PROBLEM TO SOLVE
Only the lines below starting at the one that contains "Video frames at" and ending at the one that contains "[00:15:55.49]" are to be reproduced, exactly and with both ends kept.

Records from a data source
•••

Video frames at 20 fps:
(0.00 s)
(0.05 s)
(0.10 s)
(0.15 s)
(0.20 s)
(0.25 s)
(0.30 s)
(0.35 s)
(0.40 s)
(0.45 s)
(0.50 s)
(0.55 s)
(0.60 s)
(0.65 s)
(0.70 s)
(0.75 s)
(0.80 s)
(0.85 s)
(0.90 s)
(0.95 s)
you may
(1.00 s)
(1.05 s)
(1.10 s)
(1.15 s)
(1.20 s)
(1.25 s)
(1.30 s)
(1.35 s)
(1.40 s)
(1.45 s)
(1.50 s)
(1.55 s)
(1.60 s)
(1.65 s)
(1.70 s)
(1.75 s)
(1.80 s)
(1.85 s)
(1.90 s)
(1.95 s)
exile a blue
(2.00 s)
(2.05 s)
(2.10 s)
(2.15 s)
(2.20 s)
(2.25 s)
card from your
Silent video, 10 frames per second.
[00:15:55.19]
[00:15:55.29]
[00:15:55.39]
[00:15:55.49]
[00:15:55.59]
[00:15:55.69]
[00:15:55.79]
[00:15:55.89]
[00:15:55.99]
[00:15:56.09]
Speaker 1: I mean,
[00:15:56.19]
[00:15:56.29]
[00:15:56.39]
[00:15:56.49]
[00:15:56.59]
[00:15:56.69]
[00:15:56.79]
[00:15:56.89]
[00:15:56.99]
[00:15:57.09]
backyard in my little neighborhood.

•••

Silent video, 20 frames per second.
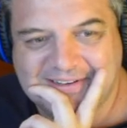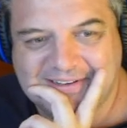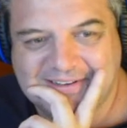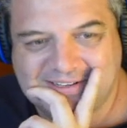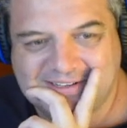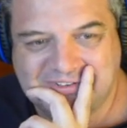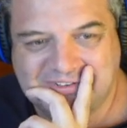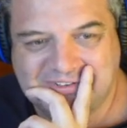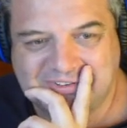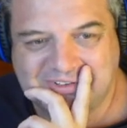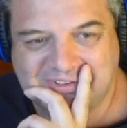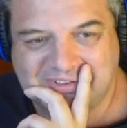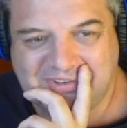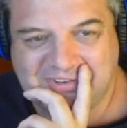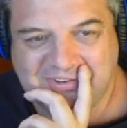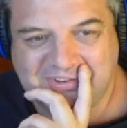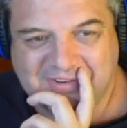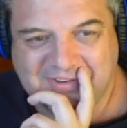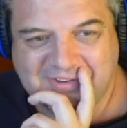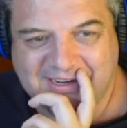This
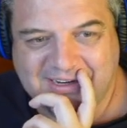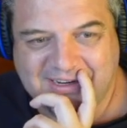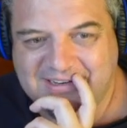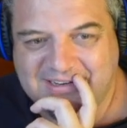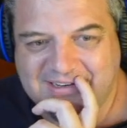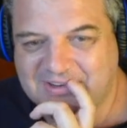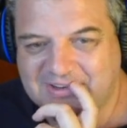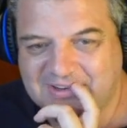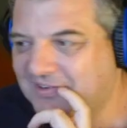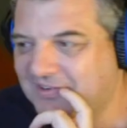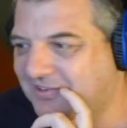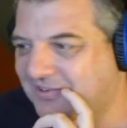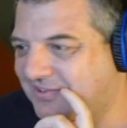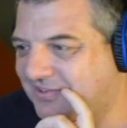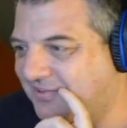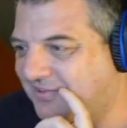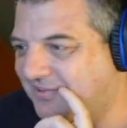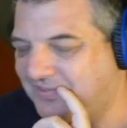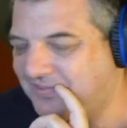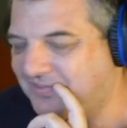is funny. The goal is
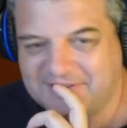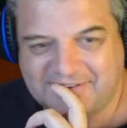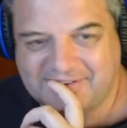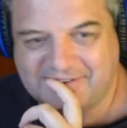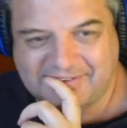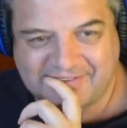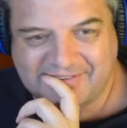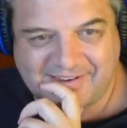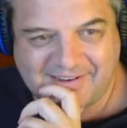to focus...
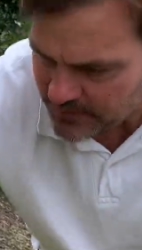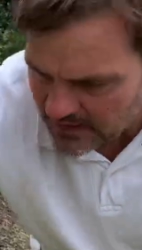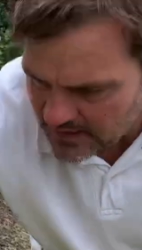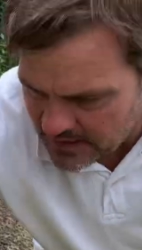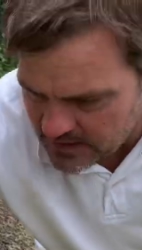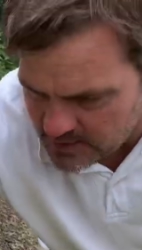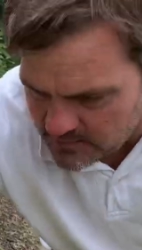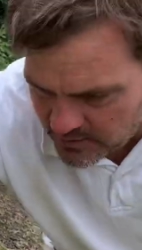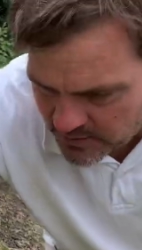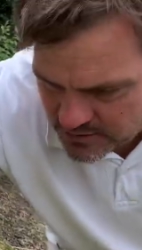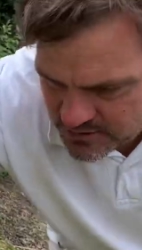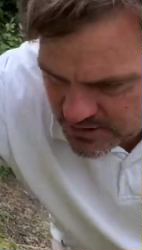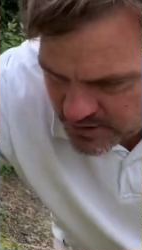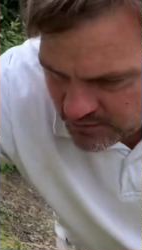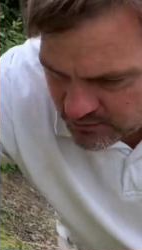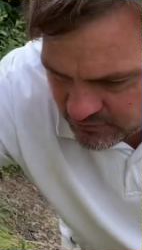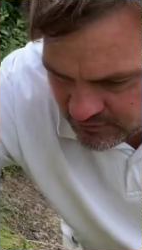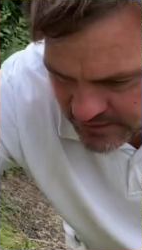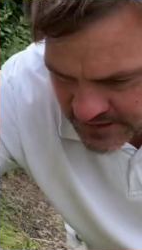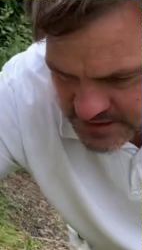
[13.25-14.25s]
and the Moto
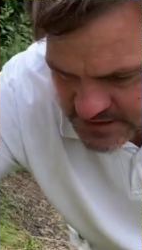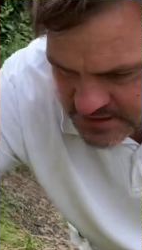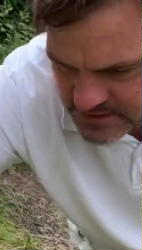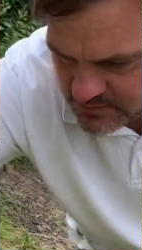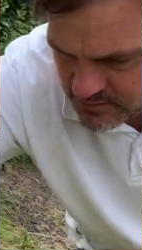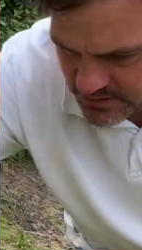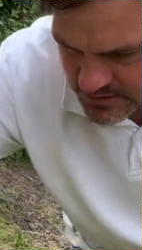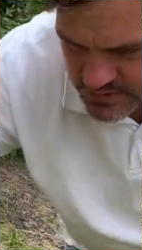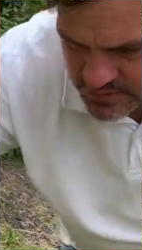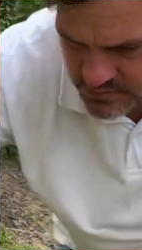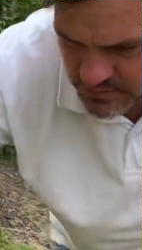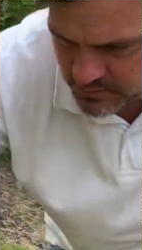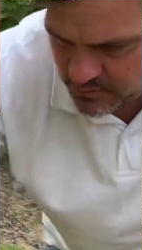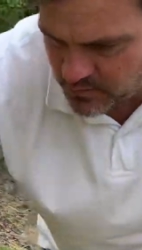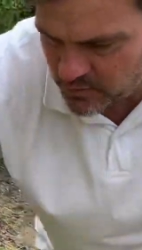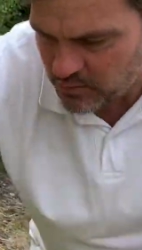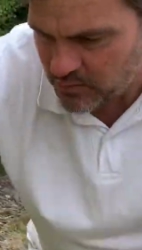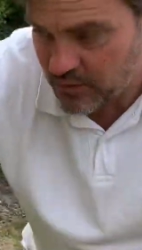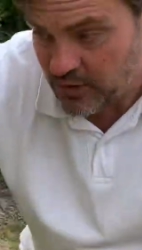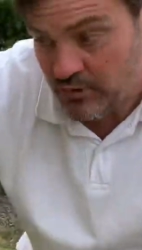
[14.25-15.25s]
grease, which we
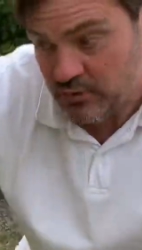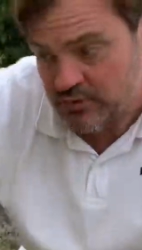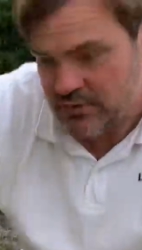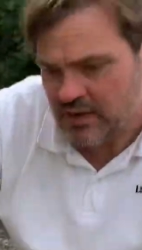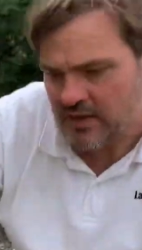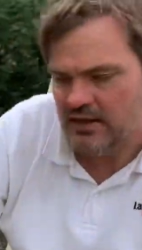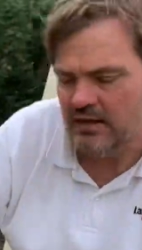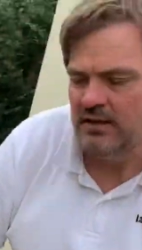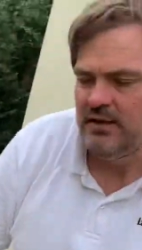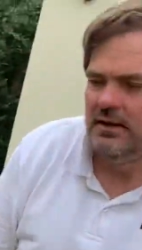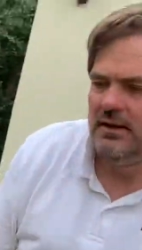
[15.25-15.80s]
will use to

•••

EXERCISE RESULT
Video frames at 20 fps:
(0.00 s)
(0.05 s)
(0.10 s)
(0.15 s)
(0.20 s)
(0.25 s)
(0.30 s)
(0.35 s)
(0.40 s)
(0.45 s)
(0.50 s)
(0.55 s)
(0.60 s)
(0.65 s)
(0.70 s)
(0.75 s)
(0.80 s)
(0.85 s)
(0.90 s)
(0.95 s)
you may
(1.00 s)
(1.05 s)
(1.10 s)
(1.15 s)
(1.20 s)
(1.25 s)
(1.30 s)
(1.35 s)
(1.40 s)
(1.45 s)
(1.50 s)
(1.55 s)
(1.60 s)
(1.65 s)
(1.70 s)
(1.75 s)
(1.80 s)
(1.85 s)
(1.90 s)
(1.95 s)
exile a blue
(2.00 s)
(2.05 s)
(2.10 s)
(2.15 s)
(2.20 s)
(2.25 s)
card from your
Silent video, 10 frames per second.
[00:15:55.19]
[00:15:55.29]
[00:15:55.39]
[00:15:55.49]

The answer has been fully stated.